● **Required work**
The lines wanted are those from the one containing "[3:26.01-3:26.91]" to the last line of the entries below; output them exactly, leaving out pictures.

● **Study material**

- - - -

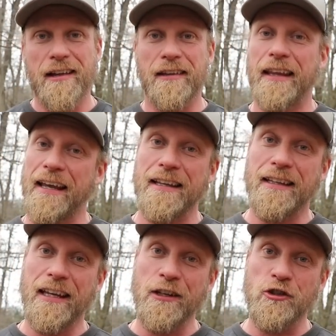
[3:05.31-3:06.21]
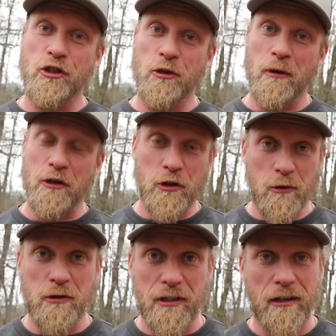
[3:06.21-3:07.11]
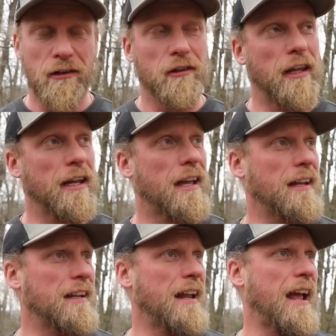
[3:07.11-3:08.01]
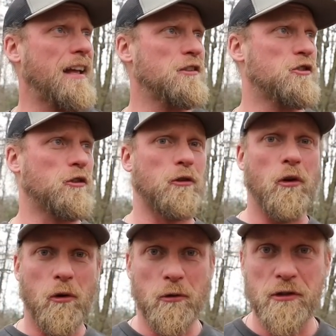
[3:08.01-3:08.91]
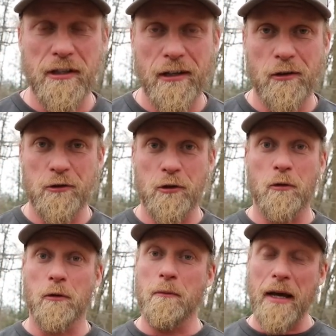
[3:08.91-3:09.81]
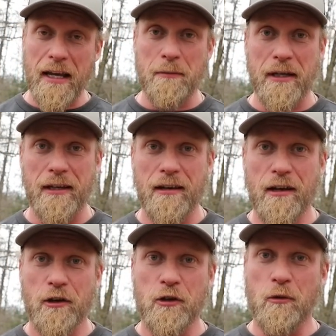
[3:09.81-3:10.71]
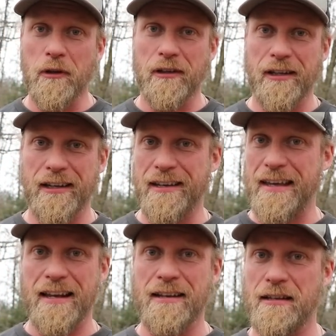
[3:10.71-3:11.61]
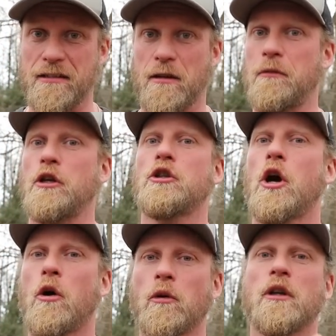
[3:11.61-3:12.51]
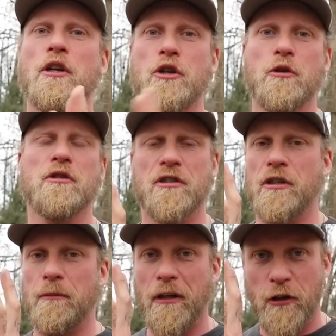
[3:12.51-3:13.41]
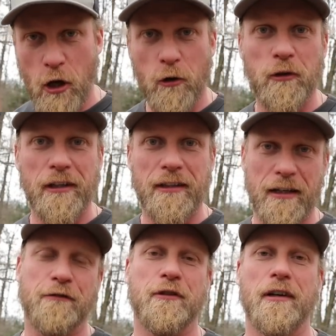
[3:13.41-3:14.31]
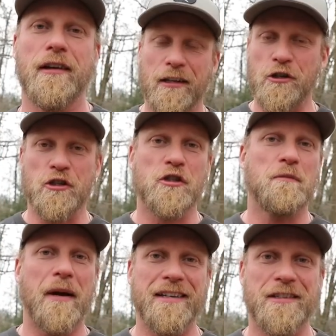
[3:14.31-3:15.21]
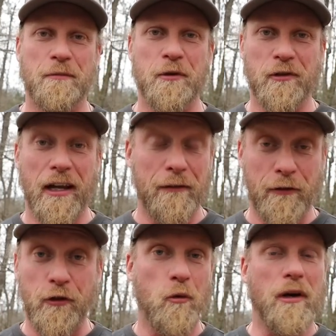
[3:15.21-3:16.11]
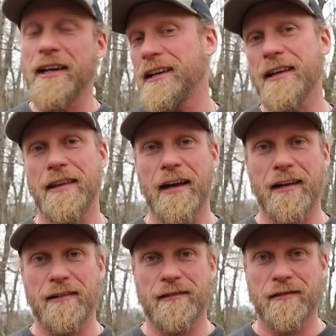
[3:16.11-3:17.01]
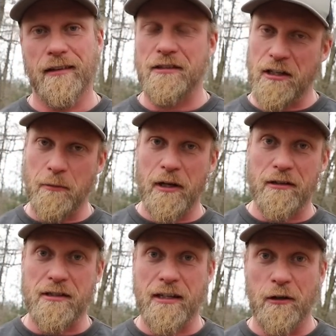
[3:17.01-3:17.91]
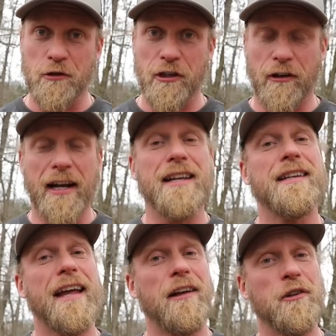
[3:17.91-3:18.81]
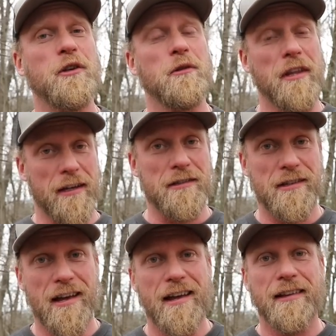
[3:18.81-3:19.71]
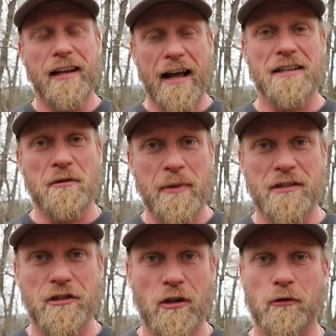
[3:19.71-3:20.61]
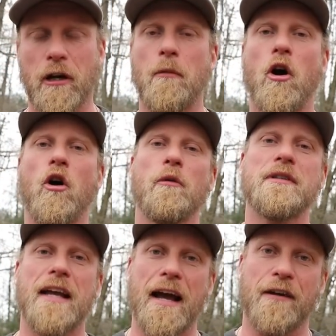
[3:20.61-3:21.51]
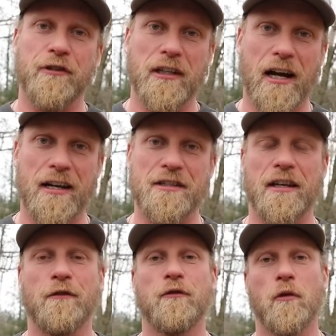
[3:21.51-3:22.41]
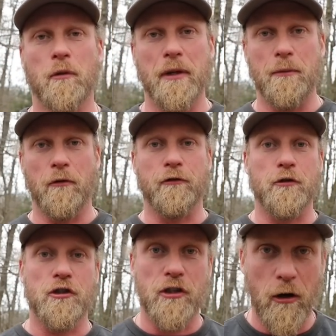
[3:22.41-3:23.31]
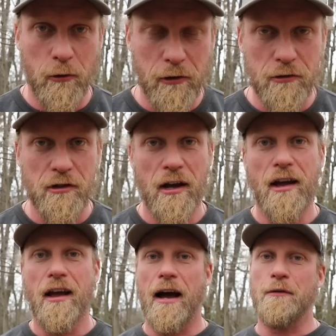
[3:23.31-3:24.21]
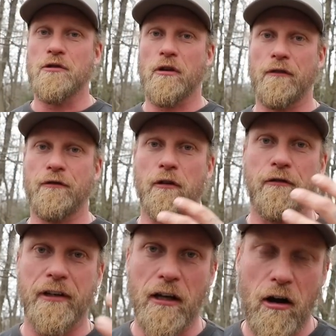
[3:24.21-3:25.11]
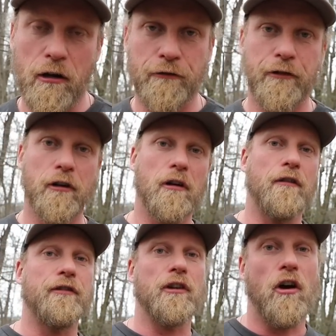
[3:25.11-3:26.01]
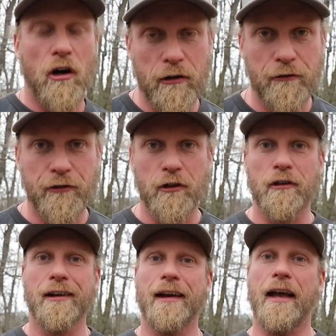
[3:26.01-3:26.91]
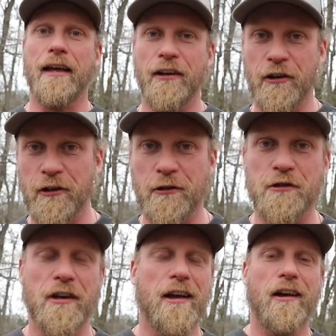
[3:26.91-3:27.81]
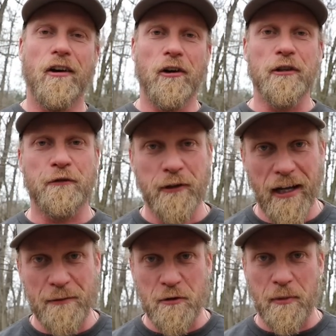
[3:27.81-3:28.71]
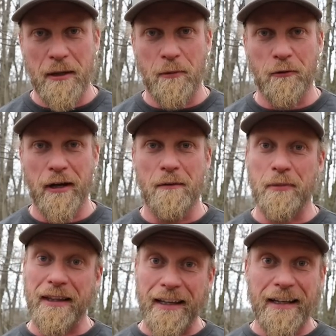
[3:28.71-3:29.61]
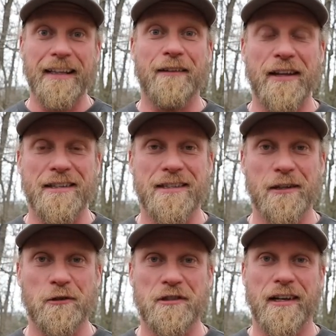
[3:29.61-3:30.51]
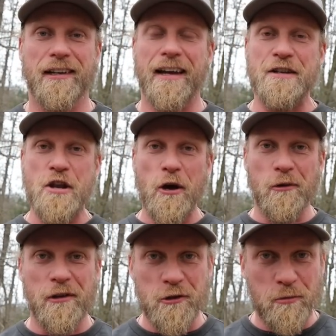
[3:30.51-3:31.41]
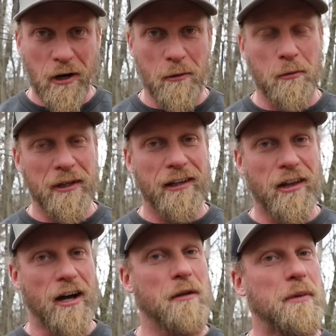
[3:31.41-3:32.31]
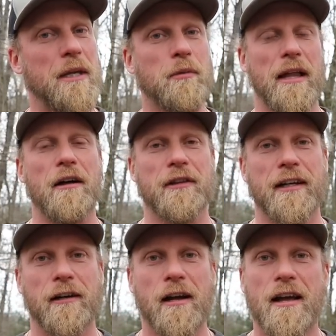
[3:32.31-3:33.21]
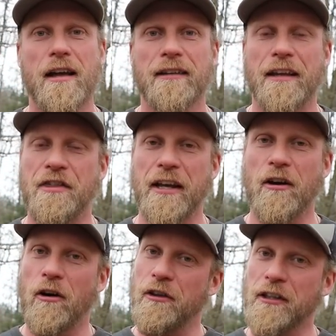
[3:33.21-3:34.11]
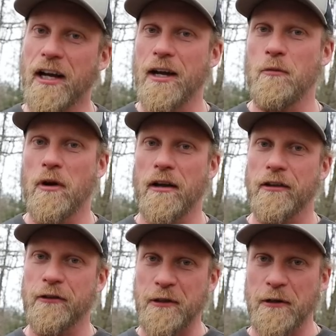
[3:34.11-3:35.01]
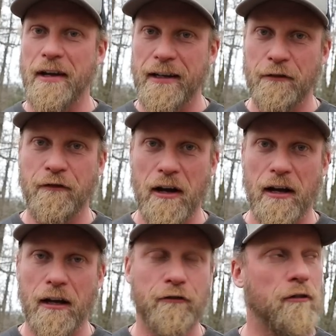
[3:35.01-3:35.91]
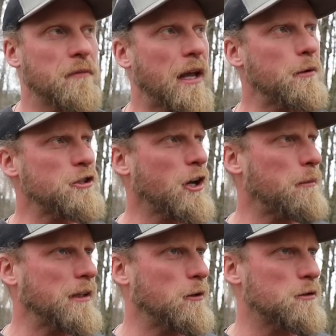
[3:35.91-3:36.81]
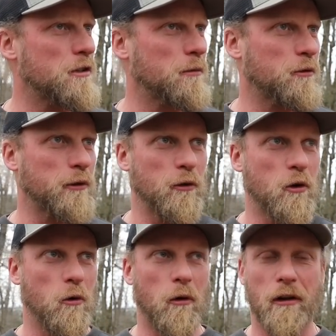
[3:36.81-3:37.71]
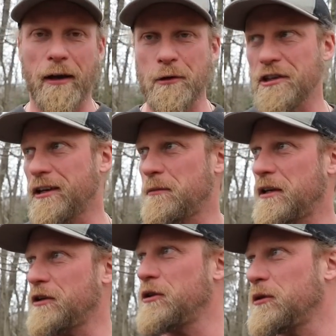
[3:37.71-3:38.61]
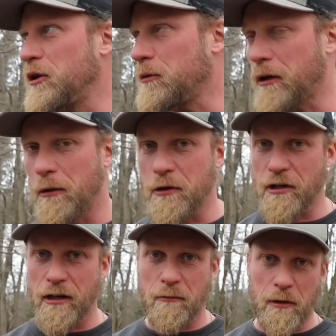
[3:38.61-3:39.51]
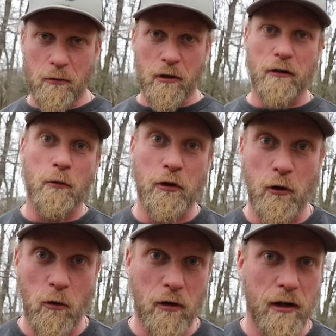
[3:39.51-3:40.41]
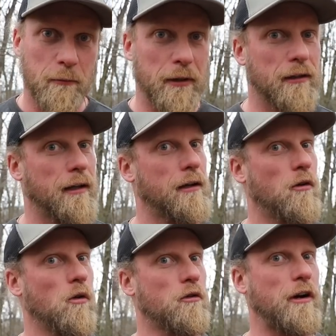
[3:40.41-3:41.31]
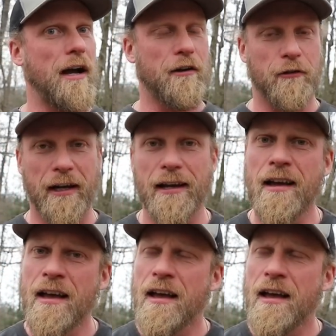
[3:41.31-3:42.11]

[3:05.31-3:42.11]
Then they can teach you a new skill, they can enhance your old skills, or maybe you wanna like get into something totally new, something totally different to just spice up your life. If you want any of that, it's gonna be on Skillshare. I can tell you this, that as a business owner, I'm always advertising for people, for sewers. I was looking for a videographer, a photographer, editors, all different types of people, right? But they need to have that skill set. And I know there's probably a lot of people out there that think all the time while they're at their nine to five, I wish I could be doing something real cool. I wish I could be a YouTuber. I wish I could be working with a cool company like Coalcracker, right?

- - - -

● **Response area**
[3:26.01-3:26.91]
[3:26.91-3:27.81]
[3:27.81-3:28.71]
[3:28.71-3:29.61]
[3:29.61-3:30.51]
[3:30.51-3:31.41]
[3:31.41-3:32.31]
[3:32.31-3:33.21]
[3:33.21-3:34.11]
[3:34.11-3:35.01]
[3:35.01-3:35.91]
[3:35.91-3:36.81]
[3:36.81-3:37.71]
[3:37.71-3:38.61]
[3:38.61-3:39.51]
[3:39.51-3:40.41]
[3:40.41-3:41.31]
[3:41.31-3:42.11]

[3:05.31-3:42.11]
Then they can teach you a new skill, they can enhance your old skills, or maybe you wanna like get into something totally new, something totally different to just spice up your life. If you want any of that, it's gonna be on Skillshare. I can tell you this, that as a business owner, I'm always advertising for people, for sewers. I was looking for a videographer, a photographer, editors, all different types of people, right? But they need to have that skill set. And I know there's probably a lot of people out there that think all the time while they're at their nine to five, I wish I could be doing something real cool. I wish I could be a YouTuber. I wish I could be working with a cool company like Coalcracker, right?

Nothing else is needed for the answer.